The Covenant came to life because GOD MADE IT, not man. And the Covenant is the real deal because GOD MADE IT SO, not man. And the Covenant is everlasting and a done deal because GOD MADE THE PROMISE – it is irrelevant whether the child was old enough to remember it though at Bar-Mitzvah, the child is called upon to recall the Covenant – again – that GOD MADE. The parents, at the child’s bris, merely brought the child into GOD’S PROMISE because they … believed in the Covenant which already existed. It would become, for the child, a Covenant to freely walk away from if the child would so choose; but it was not, and is not, a Covenant the parents are free to withhold from their children.

So Paul challenges the practice of circumcision according to his understanding of the New Covenant and grace, so this is not necessarily about the validity of the physical act and certainly not about Paul’s understanding of the need for circumcision. We are, indeed, people of the New Covenant; the mark of this New Covenant is baptism. It is our duty and privilege as Christians and parents of the New Covenant to bring our young children into that New Covenant – GOD’S PROMISE, not ours, to offer all people of faith eternal life.

But even this is not about the difference between Calvinists who refute the validity of infant baptism and Arminians who uphold ALL baptism – including that of infants. It is about the sacramental nature of the Covenant. And, ultimately, about our faith.

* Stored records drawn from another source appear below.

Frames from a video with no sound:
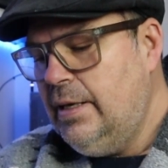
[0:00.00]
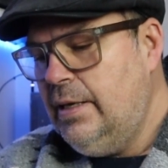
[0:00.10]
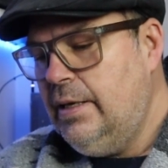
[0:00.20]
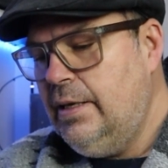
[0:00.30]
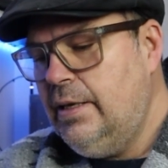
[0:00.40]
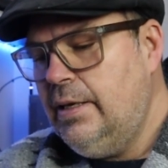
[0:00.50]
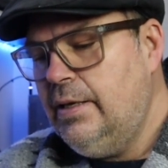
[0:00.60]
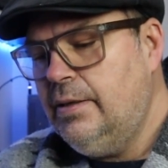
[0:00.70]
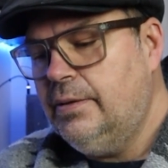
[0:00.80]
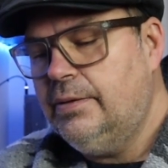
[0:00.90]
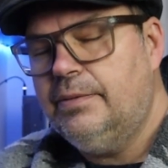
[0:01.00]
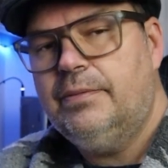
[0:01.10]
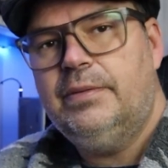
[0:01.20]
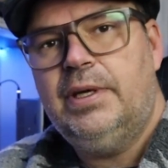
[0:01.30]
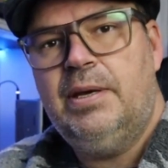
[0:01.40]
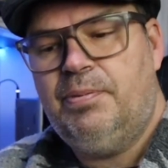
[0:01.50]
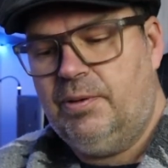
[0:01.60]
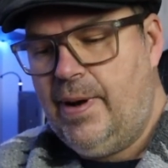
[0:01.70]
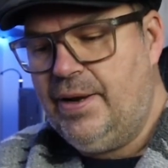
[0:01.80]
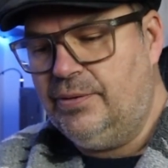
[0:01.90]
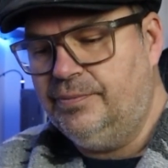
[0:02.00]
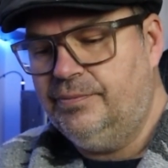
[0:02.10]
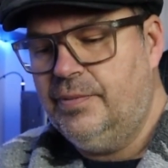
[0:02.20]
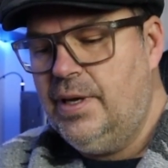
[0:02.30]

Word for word: Y, y, pues bueno,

Being a Sacrament of the Church, it is understood that Baptism, the mark of the New Covenant, then, is evidence of the Lord’s giving of Himself. It is understood that a Sacrament is HIS ACT, not man’s. Just like Holy Communion as a gathering of all Covenant people – and yes, incidentally, though “legally”, unbaptized children should not be allowed to participate in Holy Communion. There again, however, is the tricky part about explaining to a young child why he or she cannot have some Jesus! To explain to a young child why he or she is excluded from GOD’S PROMISE, especially when Jesus said: “Let the little children come to Me and DO NOT PROHIBIT THEM …”

Before us as reasonable persons, then, is but this one choice and has nothing to do with man-made traditions. We can continue to live in FEAR of doing the wrong thing the wrong way at the wrong time … or we can choose to live in FAITH that the Right Thing has already been done and is divinely imparted to us. Finally and completely. No apologies, no doubts. No Fear.

It is, ultimately, the choice responsible Christian parents make not for their children but for their GOD to bring all whom we are responsible for and entrusted with to Him and into Him through the New Covenant, the Promise He has made for all time. It is our duty and privilege to share – but it is NOT ours to withhold.